If it wasn't for 'Obama Care' I wouldn't be on Strattera for my ADD. Nor
would've I been suggested this [1] for my anxiety, by my doctor. It's helped
me significantly, a DIY assistance for coping with anxiety.

I have a mild form PTSD. When you said 'flashbacks...middle of the night
screaming'. It triggered an affirmation that I _do_ have PTSD. I've been
struggling with this idea for quiet some time but...it's mild and not
constant. I know you're not a doctor nor do I want to get into all the details
but growing up in an abusive/malnorished home, it's very real. Heck, I became
homeless as an adult too.

Finally, I want to gently suggest you look into getting help. Meaning, a
shrink. Either doing talk therapy or consider medications, if they are truly
needed. Keep in mind, it's not a black/white science. You'll need to
experiment with your treatment to find what suits you best. I went on 4
different ADD meds before Strattera was a solid fit. Adderall helped but...the
side effects were bad. Also, soonish, I've be working with someone to help aid
my psychological restoration. ADD, anxiety, depression, PTSD, and
assertiveness will be my topics that I'd like to tackle because even though
I'm doing decent now, I _do_ need a helping mind to help me navigate through
these issues/challenges in my life.

[1] -
[https://www.amazon.com/gp/product/160623918X/ref=oh_aui_sear...](https://www.amazon.com/gp/product/160623918X/ref=oh_aui_search_detailpage?ie=UTF8&psc=1)

------
ajkjk
For a year or so I've been keeping an ad hoc record (a text file!), to the
best of my ability, of all my financial losses due to personal mistakes - so,
moving out of my old apartment a month late was a 1200$ mistake, and dropping
and breaking my phone was a 200$ one. I'm also trying to keep track of very
risky behavior that didn't become an actual financial loss: driving in NYC
during the blizzard last year didn't actually lead to my car being damaged, or
to requiring a tow, but the chance of one of those happening was at least
substantial, probably 20-50% - so it's a financial error of a few hundred
dollars, maybe, anyway (this doesn't have to be precise).

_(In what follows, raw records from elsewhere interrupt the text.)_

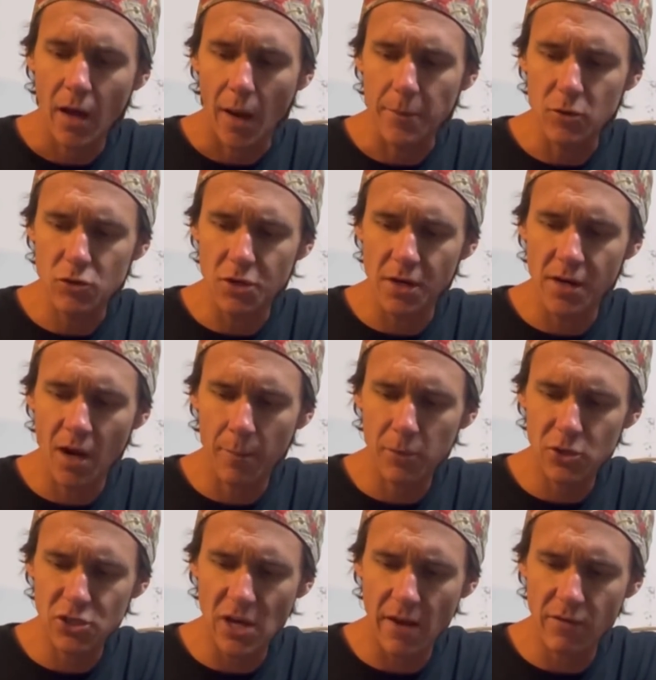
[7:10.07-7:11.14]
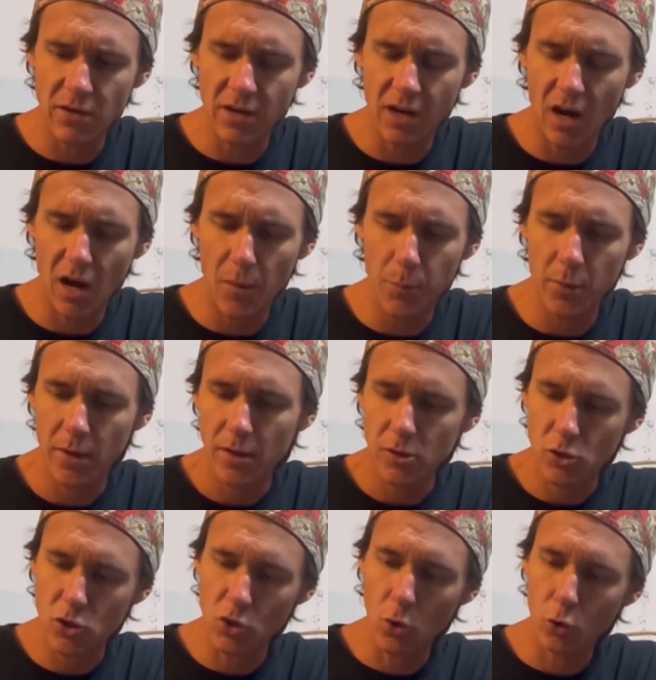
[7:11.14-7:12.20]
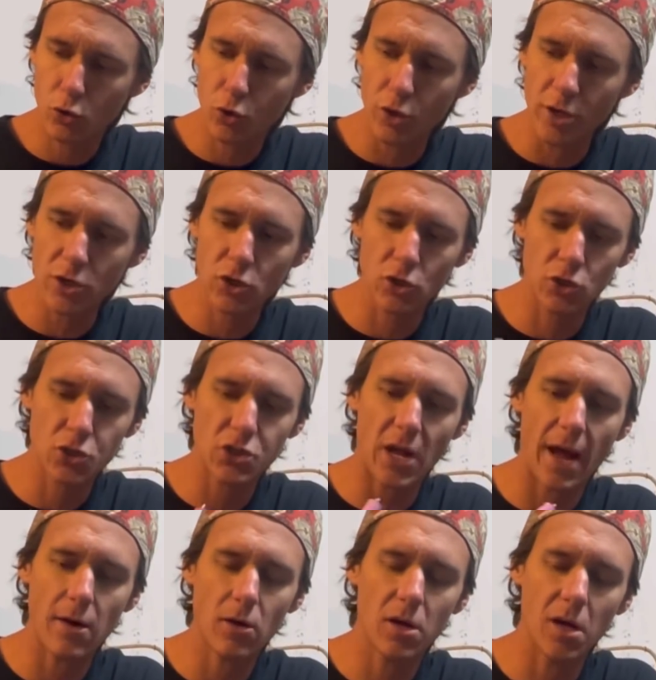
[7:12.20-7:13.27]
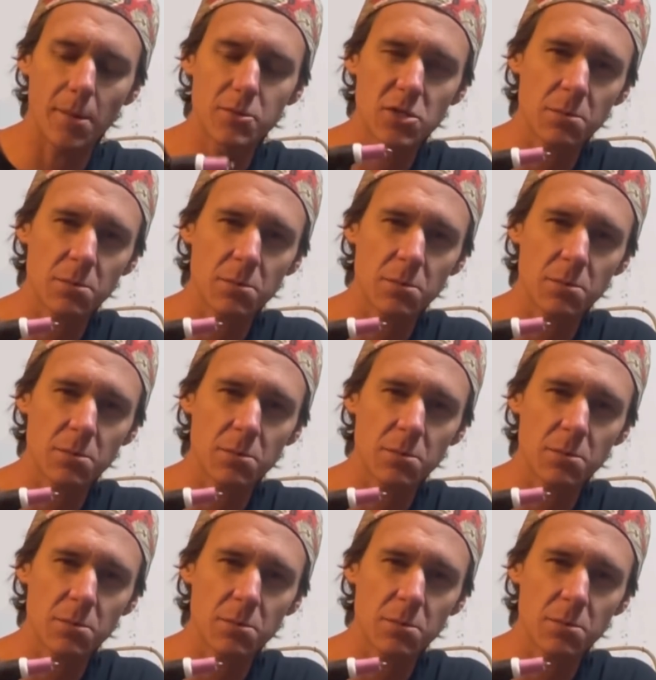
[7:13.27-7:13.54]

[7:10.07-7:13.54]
I'm using a number 7 cup, just an old traditional style cup.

I've learned from this that I lose far more money to incidental errors than I
realized. Lots of small expenses like parking tickets, breaking things,
misplanning my day and paying for Lyft/Uber or other luxuries to make up for
lost time, buying things I already own, etc - it all really adds up.

But a few days ago I mentioned this to a friend, and after a second of thought
she just said, "well, isn't it nice that all your mistakes can just be fixed
with money?"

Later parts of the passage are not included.